Stored items:

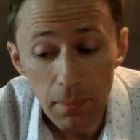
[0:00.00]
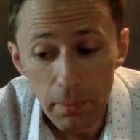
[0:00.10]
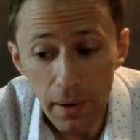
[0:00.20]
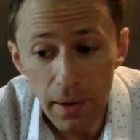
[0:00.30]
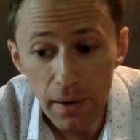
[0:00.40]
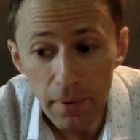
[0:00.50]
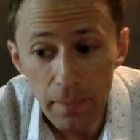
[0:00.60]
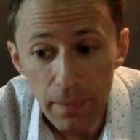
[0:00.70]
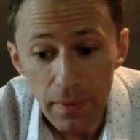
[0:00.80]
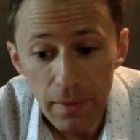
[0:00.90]
But
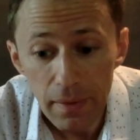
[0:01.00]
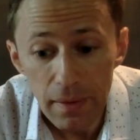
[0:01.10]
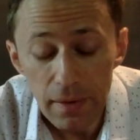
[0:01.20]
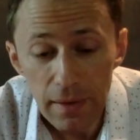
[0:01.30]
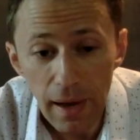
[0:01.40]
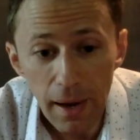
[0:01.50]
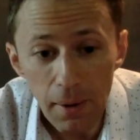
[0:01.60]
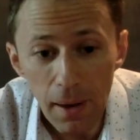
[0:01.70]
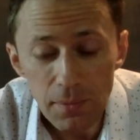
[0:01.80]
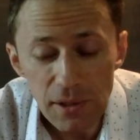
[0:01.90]

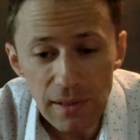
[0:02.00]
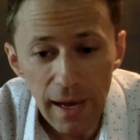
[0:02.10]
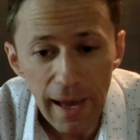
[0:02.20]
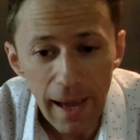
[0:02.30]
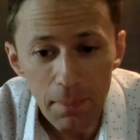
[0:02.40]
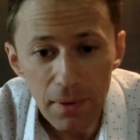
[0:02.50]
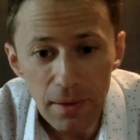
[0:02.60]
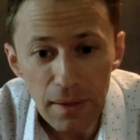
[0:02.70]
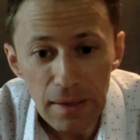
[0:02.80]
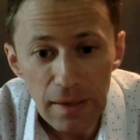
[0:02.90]
yeah, I'm just not
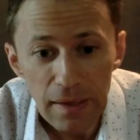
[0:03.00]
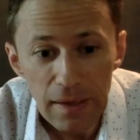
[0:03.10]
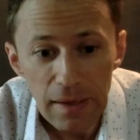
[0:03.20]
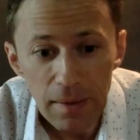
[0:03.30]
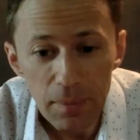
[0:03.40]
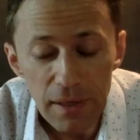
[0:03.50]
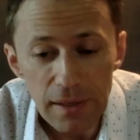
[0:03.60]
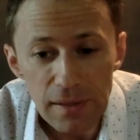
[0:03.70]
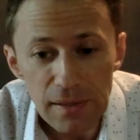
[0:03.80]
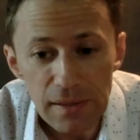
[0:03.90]
happy,
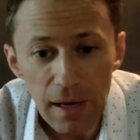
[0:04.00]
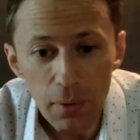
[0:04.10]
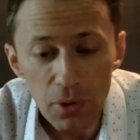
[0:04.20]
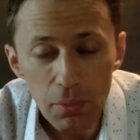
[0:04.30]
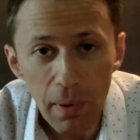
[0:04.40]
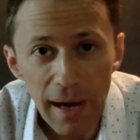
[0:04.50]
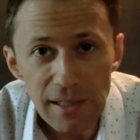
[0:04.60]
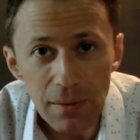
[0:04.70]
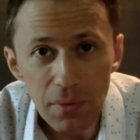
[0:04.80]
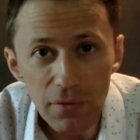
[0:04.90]
because when you buy
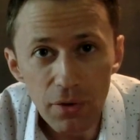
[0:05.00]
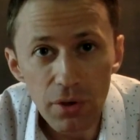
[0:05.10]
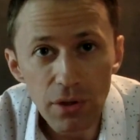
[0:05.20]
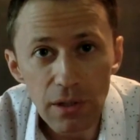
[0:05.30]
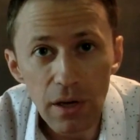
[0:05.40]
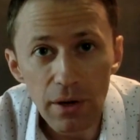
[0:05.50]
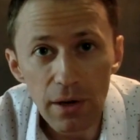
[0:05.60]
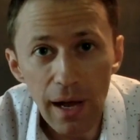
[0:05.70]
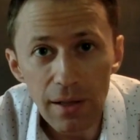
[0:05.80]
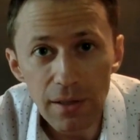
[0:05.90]
something for
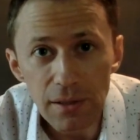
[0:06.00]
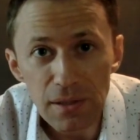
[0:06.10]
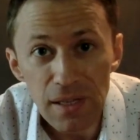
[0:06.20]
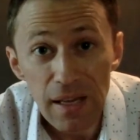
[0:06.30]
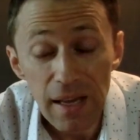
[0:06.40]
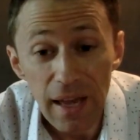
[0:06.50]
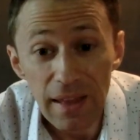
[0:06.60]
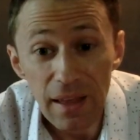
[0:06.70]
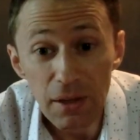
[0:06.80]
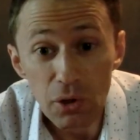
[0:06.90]
$1,300
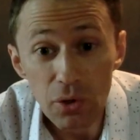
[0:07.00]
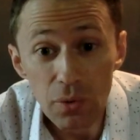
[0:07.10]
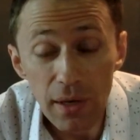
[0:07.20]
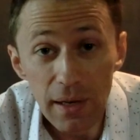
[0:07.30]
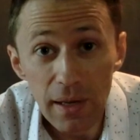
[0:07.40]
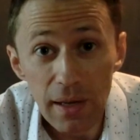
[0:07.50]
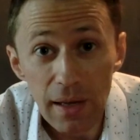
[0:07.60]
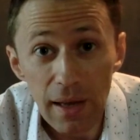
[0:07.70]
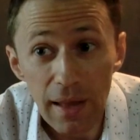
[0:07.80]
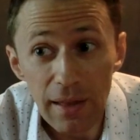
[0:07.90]
and then you get it
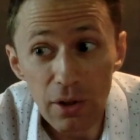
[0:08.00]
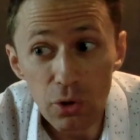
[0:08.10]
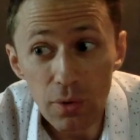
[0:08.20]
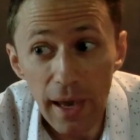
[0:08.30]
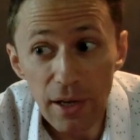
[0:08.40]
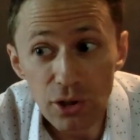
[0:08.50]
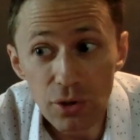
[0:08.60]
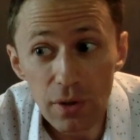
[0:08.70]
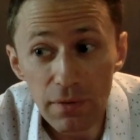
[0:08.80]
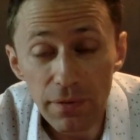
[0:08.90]
and then you can't
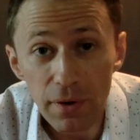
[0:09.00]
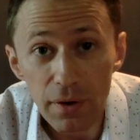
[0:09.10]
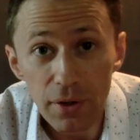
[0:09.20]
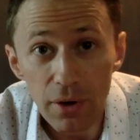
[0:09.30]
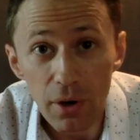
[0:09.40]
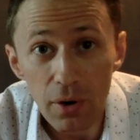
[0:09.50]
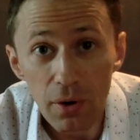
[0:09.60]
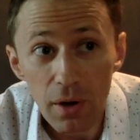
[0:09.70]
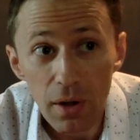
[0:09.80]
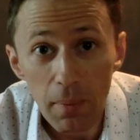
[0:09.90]
shoot it for, you know,
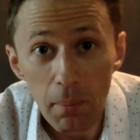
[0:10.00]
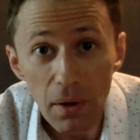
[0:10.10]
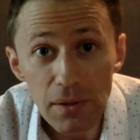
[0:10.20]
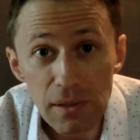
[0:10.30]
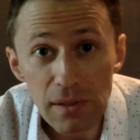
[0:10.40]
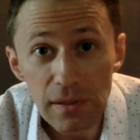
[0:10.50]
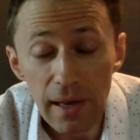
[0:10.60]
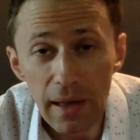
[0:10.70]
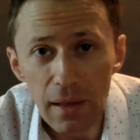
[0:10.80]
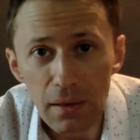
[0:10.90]
months,
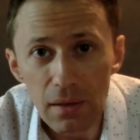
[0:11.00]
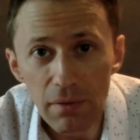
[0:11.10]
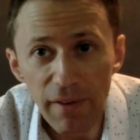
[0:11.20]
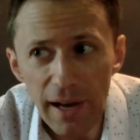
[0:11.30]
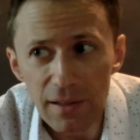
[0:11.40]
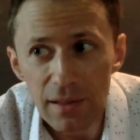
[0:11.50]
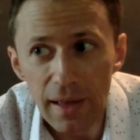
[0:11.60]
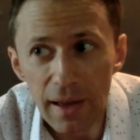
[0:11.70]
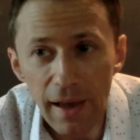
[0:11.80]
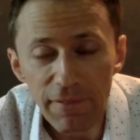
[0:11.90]
and the fact
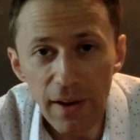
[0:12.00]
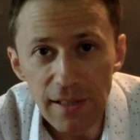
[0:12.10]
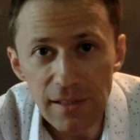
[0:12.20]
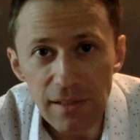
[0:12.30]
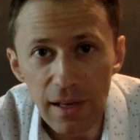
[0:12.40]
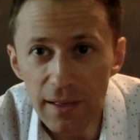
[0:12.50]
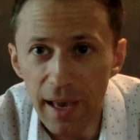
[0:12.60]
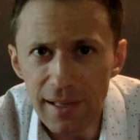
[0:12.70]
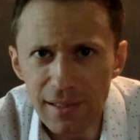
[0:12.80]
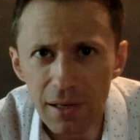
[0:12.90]
that FX is like,
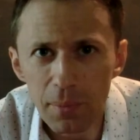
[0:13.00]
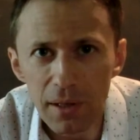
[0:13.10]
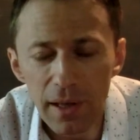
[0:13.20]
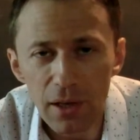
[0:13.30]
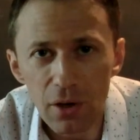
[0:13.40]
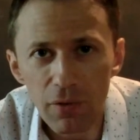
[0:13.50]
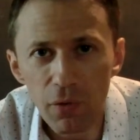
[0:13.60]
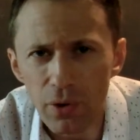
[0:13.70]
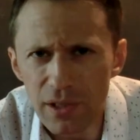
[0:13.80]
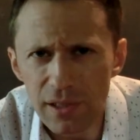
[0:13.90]
yeah, it's going to be like, you know,
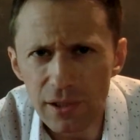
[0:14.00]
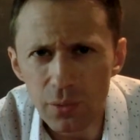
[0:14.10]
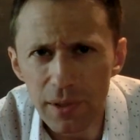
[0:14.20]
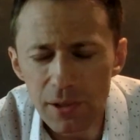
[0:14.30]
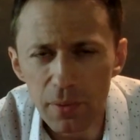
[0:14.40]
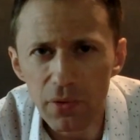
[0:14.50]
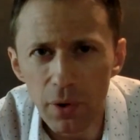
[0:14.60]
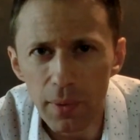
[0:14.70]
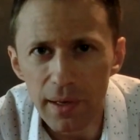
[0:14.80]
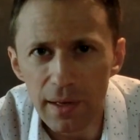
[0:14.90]
4 to 6 weeks before
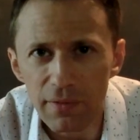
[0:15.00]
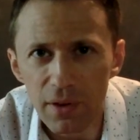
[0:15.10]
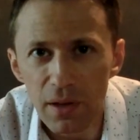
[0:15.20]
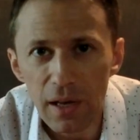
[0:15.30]
we can even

Work required
Print all of the entries word for word. Omit the pictures they contain.

Output
[0:00.00]
[0:00.10]
[0:00.20]
[0:00.30]
[0:00.40]
[0:00.50]
[0:00.60]
[0:00.70]
[0:00.80]
[0:00.90]
But
[0:01.00]
[0:01.10]
[0:01.20]
[0:01.30]
[0:01.40]
[0:01.50]
[0:01.60]
[0:01.70]
[0:01.80]
[0:01.90]

[0:02.00]
[0:02.10]
[0:02.20]
[0:02.30]
[0:02.40]
[0:02.50]
[0:02.60]
[0:02.70]
[0:02.80]
[0:02.90]
yeah, I'm just not
[0:03.00]
[0:03.10]
[0:03.20]
[0:03.30]
[0:03.40]
[0:03.50]
[0:03.60]
[0:03.70]
[0:03.80]
[0:03.90]
happy,
[0:04.00]
[0:04.10]
[0:04.20]
[0:04.30]
[0:04.40]
[0:04.50]
[0:04.60]
[0:04.70]
[0:04.80]
[0:04.90]
because when you buy
[0:05.00]
[0:05.10]
[0:05.20]
[0:05.30]
[0:05.40]
[0:05.50]
[0:05.60]
[0:05.70]
[0:05.80]
[0:05.90]
something for
[0:06.00]
[0:06.10]
[0:06.20]
[0:06.30]
[0:06.40]
[0:06.50]
[0:06.60]
[0:06.70]
[0:06.80]
[0:06.90]
$1,300
[0:07.00]
[0:07.10]
[0:07.20]
[0:07.30]
[0:07.40]
[0:07.50]
[0:07.60]
[0:07.70]
[0:07.80]
[0:07.90]
and then you get it
[0:08.00]
[0:08.10]
[0:08.20]
[0:08.30]
[0:08.40]
[0:08.50]
[0:08.60]
[0:08.70]
[0:08.80]
[0:08.90]
and then you can't
[0:09.00]
[0:09.10]
[0:09.20]
[0:09.30]
[0:09.40]
[0:09.50]
[0:09.60]
[0:09.70]
[0:09.80]
[0:09.90]
shoot it for, you know,
[0:10.00]
[0:10.10]
[0:10.20]
[0:10.30]
[0:10.40]
[0:10.50]
[0:10.60]
[0:10.70]
[0:10.80]
[0:10.90]
months,
[0:11.00]
[0:11.10]
[0:11.20]
[0:11.30]
[0:11.40]
[0:11.50]
[0:11.60]
[0:11.70]
[0:11.80]
[0:11.90]
and the fact
[0:12.00]
[0:12.10]
[0:12.20]
[0:12.30]
[0:12.40]
[0:12.50]
[0:12.60]
[0:12.70]
[0:12.80]
[0:12.90]
that FX is like,
[0:13.00]
[0:13.10]
[0:13.20]
[0:13.30]
[0:13.40]
[0:13.50]
[0:13.60]
[0:13.70]
[0:13.80]
[0:13.90]
yeah, it's going to be like, you know,
[0:14.00]
[0:14.10]
[0:14.20]
[0:14.30]
[0:14.40]
[0:14.50]
[0:14.60]
[0:14.70]
[0:14.80]
[0:14.90]
4 to 6 weeks before
[0:15.00]
[0:15.10]
[0:15.20]
[0:15.30]
we can even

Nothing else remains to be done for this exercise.